De quels droits ?/Base élèves : la résistance continue

Christine Tréguier  • 9 avril 2009 abonné·es

Le fichier Base élèves de l’enseignement primaire continue à se heurter à de multiples résistances. En premier lieu, celle des directeurs d’élèves qui ne désarment pas. En novembre 2008, ils étaient quelques-uns à avoir lancé un appel à l’arrêt de Base élèves et à la destruction de toutes les données collectées. « Nous refusons, disait cet appel, d’utiliser un fichier national centralisé et partageable dont nous ne pouvons prévoir l’évolution future… Nous refusons de participer à l’établissement d’un répertoire national d’immatriculation des élèves permettant de conserver des données pendant trente-cinq ans. » Ils sont aujourd’hui 180 à avoir signé l’appel. Le fichage des mineurs n’est, à leurs yeux, pas une simple formalité administrative et ils n’ont aucune garantie que les données supprimées hier ne soient pas réintroduites demain [^2]. Récemment, une directrice d’école maternelle en Haute-Garonne, Anne-Marie Pons, a écrit à son inspecteur d’académie pour signifier son refus de renseigner ce fichier. Convoquée par l’inspection, elle s’est vue donner un délai de quinze jours pour obtempérer, faute de quoi elle pourrait se voir infliger un retrait de salaire. Dans l’Isère, un autre directeur, Jean-Yves Le Gall, est menacé de perdre son poste à la rentrée.
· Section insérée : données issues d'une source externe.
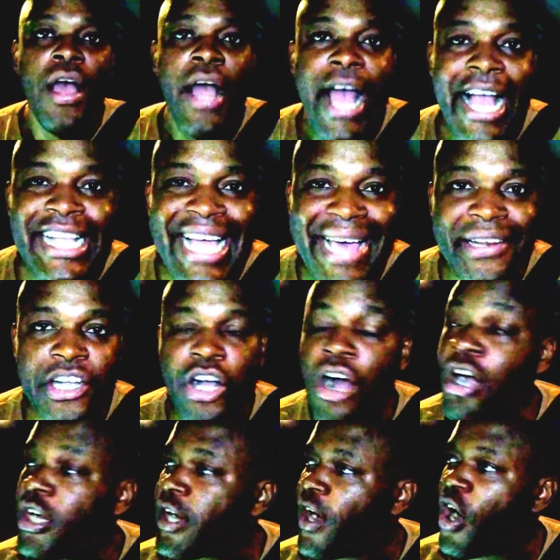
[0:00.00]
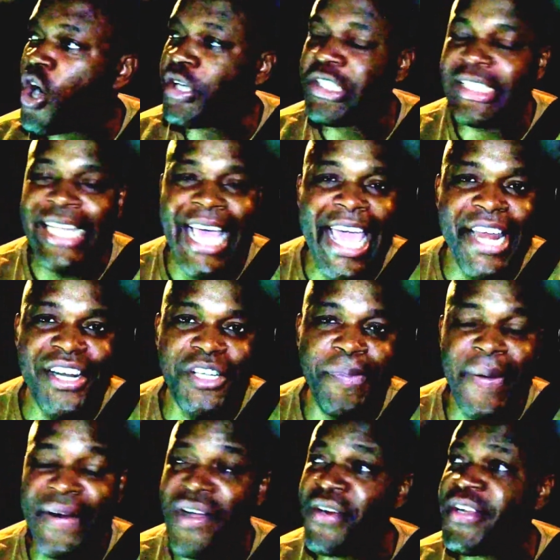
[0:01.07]
I gotta conquer all these haters,
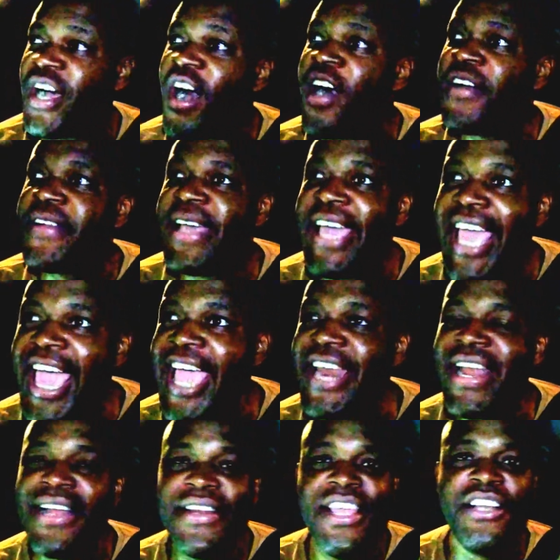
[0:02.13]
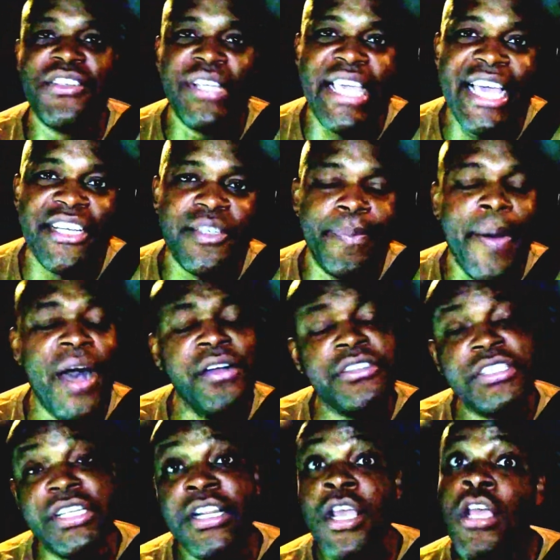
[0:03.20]
but on the other hand, I need to get
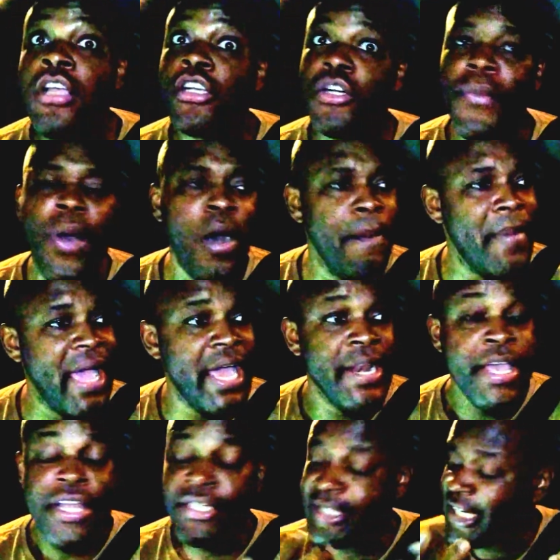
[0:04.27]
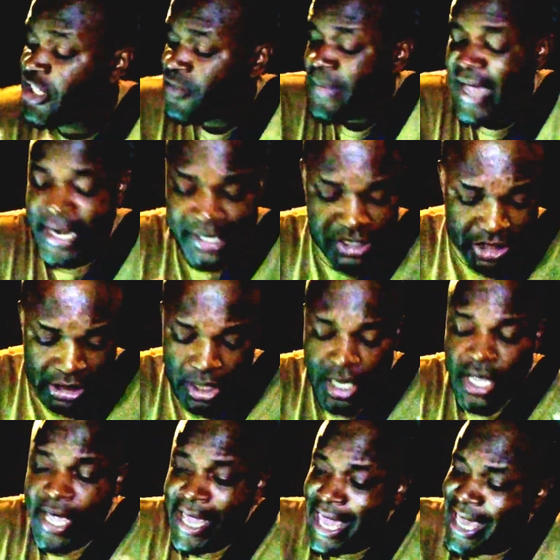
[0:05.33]
sponsored. Come on, man. This man is,
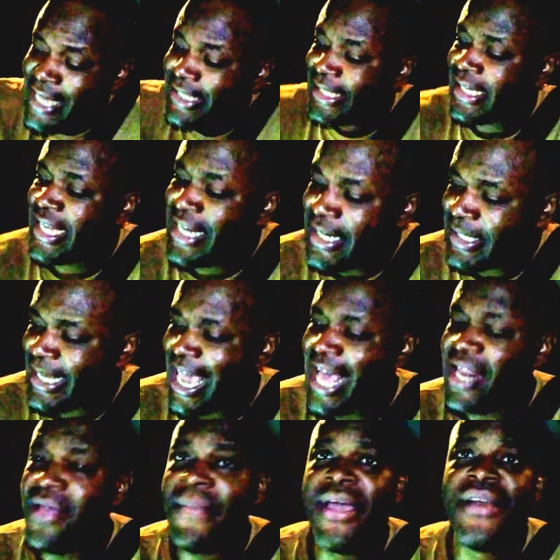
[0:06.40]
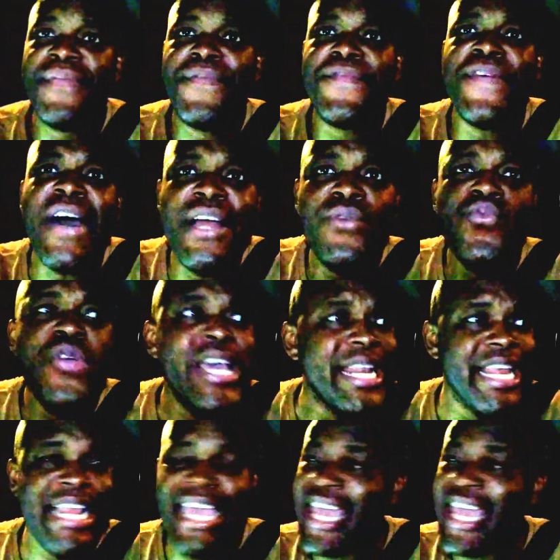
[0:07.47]
he is in his element, fun with it.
Les parents d’élèves mobilisés dans les collectifs locaux contre Base élèves ont, eux aussi, décidé de passer à l’action. Conseillés et soutenus par les avocats du Syndicat des avocats de France, ils ont répertorié différentes atteintes aux lois et conventions relatives à la protection de la vie privée, aux droits de l’homme et de l’enfant. Parmi celles-ci, le fait que ce fichier ne respecte pas l’autorité parentale, qu’il soit mis en place sans concertation publique ni débat politique et qu’il contrevienne à certains textes supranationaux dont la France est signataire. C’est le cas de la Convention des droits de l’enfant, et la France est d’ailleurs sommée de s’expliquer devant le Comité de l’ONU chargé de son suivi. Les parents ont commencé à faire circuler un modèle de plainte. Deux cent quarante-quatre plaintes contre X ont déjà été déposées à Millau, onze à Grenoble. D’autres sont en cours dans les Bouches-du-Rhône.

Autre motif d’inquiétude, le fait que ce fichier soit utilisé pour la recherche d’enfants. De telles recherches transitent de plus en plus par les inspections d’académie, qui peuvent, grâce à Base élèves, savoir si un enfant est bien scolarisé et dans quel établissement. Mais, explique le Collectif national de résistance à Base élèves (CNRBE), si l’enfant est celui de parents étrangers frappés d’une obligation de quitter le territoire ou d’une mesure de reconduite à la frontière, en interrogeant l’inspection académique, le préfet pourra se faire communiquer l’adresse de la famille et n’aura plus qu’à la faire expulser. La Ligue des droits de l’homme, le FSU, la FCPE, l’Unsa-SE, le Sgen/CFDT et la Ligue de l’enseignement ont donc demandé à rencontrer le ministre de l’Éducation nationale pour faire le point sur l’ensemble des interrogations que pose ce fichage. Ils préconisent la mise en place d’une instance ad hoc pouvant assurer le suivi de ces questions et veiller à toute mise en cause des droits des élèves et de leurs parents, et toute atteinte aux libertés publiques.

[^2]: Face à la contestation, Xavier Darcos avait décidé de supprimer les données concernant la nationalité, le foyer, les besoins éducatifs spécifiques, etc. L’arrêté a été publié en octobre.